A Federação Argentina de Futebol (AFA) entrou na mira das autoridades dos Estados Unidos em meio à disputa da Copa do Mundo de 2026. Segundo informações divulgadas pelo jornal La Nación, agentes do FBI e procuradores federais investigam movimentações financeiras relacionadas à entidade, com foco em operações realizadas por meio da empresa TourProdEnter LLC.
As apurações buscam esclarecer como mais de US$ 300 milhões circularam pelo sistema financeiro norte-americano e se parte dessas transações pode ter violado a legislação dos Estados Unidos.

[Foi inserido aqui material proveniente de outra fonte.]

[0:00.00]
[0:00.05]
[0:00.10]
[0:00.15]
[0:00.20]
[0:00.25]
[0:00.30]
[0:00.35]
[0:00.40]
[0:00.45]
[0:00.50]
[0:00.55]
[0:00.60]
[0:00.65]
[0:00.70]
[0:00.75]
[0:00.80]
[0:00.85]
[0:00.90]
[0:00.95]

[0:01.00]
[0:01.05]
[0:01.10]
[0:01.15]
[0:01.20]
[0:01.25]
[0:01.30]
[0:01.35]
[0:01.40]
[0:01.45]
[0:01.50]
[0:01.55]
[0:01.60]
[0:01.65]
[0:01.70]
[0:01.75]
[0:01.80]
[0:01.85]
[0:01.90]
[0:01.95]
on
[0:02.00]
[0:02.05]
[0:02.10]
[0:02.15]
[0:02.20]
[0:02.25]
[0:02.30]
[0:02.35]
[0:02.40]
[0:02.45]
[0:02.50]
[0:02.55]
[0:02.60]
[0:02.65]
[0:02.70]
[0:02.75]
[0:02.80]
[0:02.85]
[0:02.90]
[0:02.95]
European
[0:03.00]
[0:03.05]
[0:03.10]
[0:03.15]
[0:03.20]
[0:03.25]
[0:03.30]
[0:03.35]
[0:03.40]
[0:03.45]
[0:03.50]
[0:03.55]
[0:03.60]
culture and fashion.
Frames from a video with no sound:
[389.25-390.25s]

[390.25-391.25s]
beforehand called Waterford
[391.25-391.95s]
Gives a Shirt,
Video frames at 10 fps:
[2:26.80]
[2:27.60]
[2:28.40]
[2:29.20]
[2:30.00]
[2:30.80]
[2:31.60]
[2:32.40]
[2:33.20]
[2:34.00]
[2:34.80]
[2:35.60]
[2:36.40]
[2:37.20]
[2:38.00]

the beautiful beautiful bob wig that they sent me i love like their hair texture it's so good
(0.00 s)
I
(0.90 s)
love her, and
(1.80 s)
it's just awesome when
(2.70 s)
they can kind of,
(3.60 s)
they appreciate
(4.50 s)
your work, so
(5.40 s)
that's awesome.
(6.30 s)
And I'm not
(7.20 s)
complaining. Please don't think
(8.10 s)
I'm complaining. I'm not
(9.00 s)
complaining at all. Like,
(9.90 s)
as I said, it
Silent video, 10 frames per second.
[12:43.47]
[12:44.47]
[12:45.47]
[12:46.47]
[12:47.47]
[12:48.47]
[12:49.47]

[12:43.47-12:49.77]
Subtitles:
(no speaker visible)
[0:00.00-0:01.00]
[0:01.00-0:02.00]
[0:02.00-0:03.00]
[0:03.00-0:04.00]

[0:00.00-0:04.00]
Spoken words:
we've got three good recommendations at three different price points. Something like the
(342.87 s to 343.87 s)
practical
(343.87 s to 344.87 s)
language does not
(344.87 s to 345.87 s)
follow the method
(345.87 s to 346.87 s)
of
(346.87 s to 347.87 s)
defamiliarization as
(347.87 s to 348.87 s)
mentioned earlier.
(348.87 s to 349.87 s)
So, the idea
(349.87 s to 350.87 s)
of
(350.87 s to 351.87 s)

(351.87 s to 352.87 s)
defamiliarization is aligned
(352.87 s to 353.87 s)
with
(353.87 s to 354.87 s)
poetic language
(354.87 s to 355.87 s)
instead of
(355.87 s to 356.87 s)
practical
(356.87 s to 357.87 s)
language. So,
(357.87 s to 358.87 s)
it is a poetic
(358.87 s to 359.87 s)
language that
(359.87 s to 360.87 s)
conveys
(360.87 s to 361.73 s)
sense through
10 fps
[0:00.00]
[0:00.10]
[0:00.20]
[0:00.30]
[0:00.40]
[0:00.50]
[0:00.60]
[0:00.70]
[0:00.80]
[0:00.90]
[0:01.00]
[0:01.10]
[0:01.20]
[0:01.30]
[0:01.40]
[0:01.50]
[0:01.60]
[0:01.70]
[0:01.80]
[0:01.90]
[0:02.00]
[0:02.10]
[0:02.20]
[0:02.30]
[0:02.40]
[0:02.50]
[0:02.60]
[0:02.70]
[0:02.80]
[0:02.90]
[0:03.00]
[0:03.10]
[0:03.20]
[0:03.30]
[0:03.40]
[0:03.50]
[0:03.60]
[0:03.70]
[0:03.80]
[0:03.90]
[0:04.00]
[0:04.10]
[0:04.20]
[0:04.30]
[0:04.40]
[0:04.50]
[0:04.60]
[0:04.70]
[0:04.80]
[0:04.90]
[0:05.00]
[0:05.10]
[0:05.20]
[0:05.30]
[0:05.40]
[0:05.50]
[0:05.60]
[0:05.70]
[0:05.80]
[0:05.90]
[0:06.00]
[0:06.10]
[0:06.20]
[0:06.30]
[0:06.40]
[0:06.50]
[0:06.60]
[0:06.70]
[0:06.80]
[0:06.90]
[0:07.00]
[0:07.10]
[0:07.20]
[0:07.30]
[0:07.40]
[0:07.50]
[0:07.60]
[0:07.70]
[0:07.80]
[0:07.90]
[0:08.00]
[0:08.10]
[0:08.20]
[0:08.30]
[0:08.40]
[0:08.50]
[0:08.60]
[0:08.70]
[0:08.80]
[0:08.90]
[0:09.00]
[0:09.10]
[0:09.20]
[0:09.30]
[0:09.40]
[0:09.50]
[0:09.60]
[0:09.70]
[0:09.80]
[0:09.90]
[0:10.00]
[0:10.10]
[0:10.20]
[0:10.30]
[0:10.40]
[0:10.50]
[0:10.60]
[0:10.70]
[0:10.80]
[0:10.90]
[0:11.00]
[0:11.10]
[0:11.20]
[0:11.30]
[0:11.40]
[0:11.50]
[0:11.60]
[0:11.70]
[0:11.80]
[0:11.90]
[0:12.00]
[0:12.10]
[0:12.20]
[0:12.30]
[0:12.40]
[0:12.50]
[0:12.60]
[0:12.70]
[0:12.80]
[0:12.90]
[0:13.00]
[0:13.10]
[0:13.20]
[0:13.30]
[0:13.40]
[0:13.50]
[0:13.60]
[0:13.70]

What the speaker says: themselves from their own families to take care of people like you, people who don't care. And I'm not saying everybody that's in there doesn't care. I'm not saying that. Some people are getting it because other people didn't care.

Investigação analisa contratos e fluxo de recursos
De acordo com a publicação, integrantes do Departamento de Justiça dos Estados Unidos iniciaram a coleta de depoimentos para entender a estrutura das operações financeiras vinculadas à AFA. Entre as diligências, agentes do FBI ouviram, por videoconferência, o empresário Guillermo Tofoni, que prestou informações sobre negócios ligados à entidade.
Os investigadores analisam a possibilidade de que determinadas operações configurem crimes financeiros, como lavagem de dinheiro ou fraude bancária, embora nenhuma acusação formal tenha sido apresentada até o momento. A investigação ganhou força ao longo de 2025, quando três procuradores federais passaram a atuar no caso: Patrick Gushue e Christopher Ting, sediados em Washington, além de Michael Berger, do Distrito Sul da Flórida.
Empresa administrava contratos internacionais da AFA
O principal foco da apuração envolve a atuação da TourProdEnter LLC, empresa responsável por centralizar a arrecadação de contratos internacionais firmados pela Federação Argentina.
Segundo o La Nación, a companhia administrava receitas provenientes de acordos comerciais com patrocinadores e parceiros internacionais, incluindo contratos com empresas como Adidas e Warner. Somadas, as operações teriam movimentado aproximadamente US$ 300 milhões. Ainda conforme o jornal, cerca de US$ 57 milhões foram distribuídos entre empresas e beneficiários ligados à estrutura da entidade sem justificativas financeiras consideradas claras pelos investigadores. As transações passaram por instituições como Citibank, Bank of America, JP Morgan, Synovus e PNC Bank.
Presidente da AFA acompanha Mundial nos Estados Unidos
Enquanto a investigação avança, o presidente da AFA, Claudio “Chiqui” Tapia, permanece nos Estados Unidos acompanhando a participação da seleção argentina na Copa do Mundo.
Segundo a reportagem, Tapia recebeu autorização da Justiça argentina para viajar, mesmo respondendo a uma investigação relacionada a supostos desvios de contribuições previdenciárias e impostos em seu país. A autorização ocorreu mediante pagamento de fiança. Além dele, o dirigente Pablo Toviggino também aparece entre os principais nomes citados nas investigações.
Apesar das diligências conduzidas pelas autoridades norte-americanas, o caso ainda não resultou em denúncia criminal. O Departamento de Justiça dos Estados Unidos avalia solicitar novas informações às autoridades argentinas para aprofundar as apurações.
Em declaração ao La Nación, representantes da AFA nos Estados Unidos defenderam cautela diante das investigações. O embaixador da entidade no país, Tomás Regalado, afirmou que a abertura das diligências não representa, neste momento, comprovação de responsabilidade criminal ou reconhecimento de culpa por parte dos envolvidos.